→ **INPUT MATERIAL**
*** Begin section ***

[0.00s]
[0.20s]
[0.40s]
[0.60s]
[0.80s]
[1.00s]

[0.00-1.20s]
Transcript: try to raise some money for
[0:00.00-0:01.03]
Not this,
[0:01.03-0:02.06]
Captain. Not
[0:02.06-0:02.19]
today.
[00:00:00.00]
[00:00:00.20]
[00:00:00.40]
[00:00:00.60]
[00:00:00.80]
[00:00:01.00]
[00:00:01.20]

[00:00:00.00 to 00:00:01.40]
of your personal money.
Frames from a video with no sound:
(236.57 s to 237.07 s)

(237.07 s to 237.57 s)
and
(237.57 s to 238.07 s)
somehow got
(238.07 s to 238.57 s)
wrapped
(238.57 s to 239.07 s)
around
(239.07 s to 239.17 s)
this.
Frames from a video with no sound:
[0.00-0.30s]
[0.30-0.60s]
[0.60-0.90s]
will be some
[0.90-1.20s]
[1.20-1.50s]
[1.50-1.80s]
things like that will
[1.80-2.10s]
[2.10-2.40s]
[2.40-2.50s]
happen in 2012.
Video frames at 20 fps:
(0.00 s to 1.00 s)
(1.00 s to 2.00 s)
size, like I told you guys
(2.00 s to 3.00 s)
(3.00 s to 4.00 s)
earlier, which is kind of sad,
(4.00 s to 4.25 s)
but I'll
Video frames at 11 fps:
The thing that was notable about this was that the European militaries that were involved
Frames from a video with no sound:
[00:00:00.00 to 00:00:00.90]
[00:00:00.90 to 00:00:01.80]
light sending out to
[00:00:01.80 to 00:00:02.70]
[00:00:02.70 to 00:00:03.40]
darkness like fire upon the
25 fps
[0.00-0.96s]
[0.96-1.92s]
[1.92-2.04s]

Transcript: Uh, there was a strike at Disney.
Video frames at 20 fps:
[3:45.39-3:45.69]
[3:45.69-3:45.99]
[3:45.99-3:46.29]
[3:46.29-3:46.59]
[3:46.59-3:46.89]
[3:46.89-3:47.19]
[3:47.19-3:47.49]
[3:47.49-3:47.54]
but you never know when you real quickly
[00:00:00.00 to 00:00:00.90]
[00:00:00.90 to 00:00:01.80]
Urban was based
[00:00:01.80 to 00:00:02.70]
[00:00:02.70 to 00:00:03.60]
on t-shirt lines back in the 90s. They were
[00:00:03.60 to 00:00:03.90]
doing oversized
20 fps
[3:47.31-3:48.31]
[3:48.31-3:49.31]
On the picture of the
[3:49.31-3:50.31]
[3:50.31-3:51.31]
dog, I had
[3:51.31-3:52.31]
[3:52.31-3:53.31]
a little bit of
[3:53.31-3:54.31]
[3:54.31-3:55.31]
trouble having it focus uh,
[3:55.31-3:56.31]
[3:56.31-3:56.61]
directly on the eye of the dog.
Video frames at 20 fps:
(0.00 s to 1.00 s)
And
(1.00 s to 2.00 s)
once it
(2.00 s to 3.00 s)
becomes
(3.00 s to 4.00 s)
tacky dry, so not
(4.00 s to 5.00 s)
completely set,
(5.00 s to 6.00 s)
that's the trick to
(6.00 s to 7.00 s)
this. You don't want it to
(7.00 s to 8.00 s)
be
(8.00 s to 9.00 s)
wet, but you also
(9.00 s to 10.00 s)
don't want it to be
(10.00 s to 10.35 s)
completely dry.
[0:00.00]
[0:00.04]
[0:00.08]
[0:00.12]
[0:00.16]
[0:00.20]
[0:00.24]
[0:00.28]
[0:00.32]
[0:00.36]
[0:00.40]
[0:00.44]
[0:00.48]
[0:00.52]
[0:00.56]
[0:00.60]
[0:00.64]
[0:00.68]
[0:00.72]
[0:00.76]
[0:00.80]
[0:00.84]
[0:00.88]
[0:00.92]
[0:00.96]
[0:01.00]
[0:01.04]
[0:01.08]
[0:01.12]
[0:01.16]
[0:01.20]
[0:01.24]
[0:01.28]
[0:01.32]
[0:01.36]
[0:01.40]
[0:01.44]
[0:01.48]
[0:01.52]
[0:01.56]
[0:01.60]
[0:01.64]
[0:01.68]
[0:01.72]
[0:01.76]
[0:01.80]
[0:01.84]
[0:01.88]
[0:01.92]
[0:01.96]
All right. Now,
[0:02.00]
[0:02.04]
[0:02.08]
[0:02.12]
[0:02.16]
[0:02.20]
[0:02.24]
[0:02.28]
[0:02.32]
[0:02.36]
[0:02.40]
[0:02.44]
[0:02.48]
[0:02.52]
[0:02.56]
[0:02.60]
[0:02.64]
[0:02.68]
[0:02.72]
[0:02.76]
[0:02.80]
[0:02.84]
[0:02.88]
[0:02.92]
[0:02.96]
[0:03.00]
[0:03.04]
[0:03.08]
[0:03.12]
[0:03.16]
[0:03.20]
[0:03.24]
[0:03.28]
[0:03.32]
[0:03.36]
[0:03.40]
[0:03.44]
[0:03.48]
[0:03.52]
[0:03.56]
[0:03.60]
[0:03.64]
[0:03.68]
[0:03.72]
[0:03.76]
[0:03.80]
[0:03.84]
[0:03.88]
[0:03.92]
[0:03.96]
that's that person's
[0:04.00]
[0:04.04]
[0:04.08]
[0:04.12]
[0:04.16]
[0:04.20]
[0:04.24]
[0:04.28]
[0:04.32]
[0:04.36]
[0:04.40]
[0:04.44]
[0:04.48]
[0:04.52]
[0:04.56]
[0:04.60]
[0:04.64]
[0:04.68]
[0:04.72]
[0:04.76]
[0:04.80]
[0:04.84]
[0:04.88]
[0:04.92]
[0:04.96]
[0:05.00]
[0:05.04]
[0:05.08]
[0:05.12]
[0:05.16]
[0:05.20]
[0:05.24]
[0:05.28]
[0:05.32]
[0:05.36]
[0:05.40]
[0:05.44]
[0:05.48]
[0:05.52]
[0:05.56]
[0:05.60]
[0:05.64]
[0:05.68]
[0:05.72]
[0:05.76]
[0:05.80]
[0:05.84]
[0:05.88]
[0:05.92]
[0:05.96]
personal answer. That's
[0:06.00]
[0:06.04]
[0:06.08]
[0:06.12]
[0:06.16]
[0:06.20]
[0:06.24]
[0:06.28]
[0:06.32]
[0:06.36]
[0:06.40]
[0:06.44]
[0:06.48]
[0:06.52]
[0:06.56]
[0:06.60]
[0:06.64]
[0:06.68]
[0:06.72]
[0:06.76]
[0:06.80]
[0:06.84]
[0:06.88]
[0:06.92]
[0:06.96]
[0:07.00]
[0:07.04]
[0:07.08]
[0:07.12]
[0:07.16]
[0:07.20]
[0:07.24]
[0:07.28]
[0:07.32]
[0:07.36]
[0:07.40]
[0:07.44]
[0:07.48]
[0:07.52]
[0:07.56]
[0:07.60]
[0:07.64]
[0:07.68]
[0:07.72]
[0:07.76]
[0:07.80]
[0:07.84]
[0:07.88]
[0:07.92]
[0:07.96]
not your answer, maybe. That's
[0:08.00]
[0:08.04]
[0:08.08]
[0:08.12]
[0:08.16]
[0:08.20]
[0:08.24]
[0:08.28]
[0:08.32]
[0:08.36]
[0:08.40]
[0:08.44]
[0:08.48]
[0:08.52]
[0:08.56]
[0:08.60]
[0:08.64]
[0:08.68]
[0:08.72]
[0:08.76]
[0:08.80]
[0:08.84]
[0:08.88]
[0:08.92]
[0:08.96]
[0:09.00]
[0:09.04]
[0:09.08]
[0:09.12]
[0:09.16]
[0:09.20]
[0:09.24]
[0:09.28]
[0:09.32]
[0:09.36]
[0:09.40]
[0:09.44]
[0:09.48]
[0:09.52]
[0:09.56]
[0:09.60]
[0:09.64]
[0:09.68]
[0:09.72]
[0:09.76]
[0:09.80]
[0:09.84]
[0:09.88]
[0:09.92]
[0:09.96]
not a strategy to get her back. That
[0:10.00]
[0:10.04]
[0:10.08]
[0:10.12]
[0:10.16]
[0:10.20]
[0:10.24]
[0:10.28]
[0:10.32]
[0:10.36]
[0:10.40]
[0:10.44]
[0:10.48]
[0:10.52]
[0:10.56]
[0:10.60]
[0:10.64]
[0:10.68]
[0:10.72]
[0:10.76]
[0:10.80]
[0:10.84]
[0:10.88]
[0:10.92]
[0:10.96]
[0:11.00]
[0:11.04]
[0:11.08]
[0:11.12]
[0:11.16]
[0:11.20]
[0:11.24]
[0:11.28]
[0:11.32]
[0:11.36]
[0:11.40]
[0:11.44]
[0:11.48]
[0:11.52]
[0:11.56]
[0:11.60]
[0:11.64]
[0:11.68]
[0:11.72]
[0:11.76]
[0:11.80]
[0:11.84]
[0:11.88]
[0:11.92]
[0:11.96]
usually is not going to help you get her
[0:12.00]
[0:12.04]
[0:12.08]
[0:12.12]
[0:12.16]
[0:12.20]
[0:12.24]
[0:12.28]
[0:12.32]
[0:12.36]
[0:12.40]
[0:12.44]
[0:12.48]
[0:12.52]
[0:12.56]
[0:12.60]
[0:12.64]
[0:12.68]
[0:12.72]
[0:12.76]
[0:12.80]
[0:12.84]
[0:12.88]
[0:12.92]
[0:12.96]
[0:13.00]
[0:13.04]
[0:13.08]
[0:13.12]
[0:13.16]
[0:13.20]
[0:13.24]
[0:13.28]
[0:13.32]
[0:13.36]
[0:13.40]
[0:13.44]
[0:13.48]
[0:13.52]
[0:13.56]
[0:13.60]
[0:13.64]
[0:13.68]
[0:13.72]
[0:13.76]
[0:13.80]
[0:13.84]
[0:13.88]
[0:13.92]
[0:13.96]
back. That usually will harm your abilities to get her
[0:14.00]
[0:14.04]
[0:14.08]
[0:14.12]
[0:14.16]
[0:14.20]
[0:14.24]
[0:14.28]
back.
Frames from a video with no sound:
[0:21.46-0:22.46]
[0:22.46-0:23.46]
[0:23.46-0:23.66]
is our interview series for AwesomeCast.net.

*** End section ***

→ **TASK ITEM**
Each line of the records, from the opening one through the line holding "[00:00:00.60]", should be restated word for word, with nothing else in the answer.

→ **WRITTEN SOLUTION**
[0.00s]
[0.20s]
[0.40s]
[0.60s]
[0.80s]
[1.00s]

[0.00-1.20s]
Transcript: try to raise some money for
[0:00.00-0:01.03]
Not this,
[0:01.03-0:02.06]
Captain. Not
[0:02.06-0:02.19]
today.
[00:00:00.00]
[00:00:00.20]
[00:00:00.40]
[00:00:00.60]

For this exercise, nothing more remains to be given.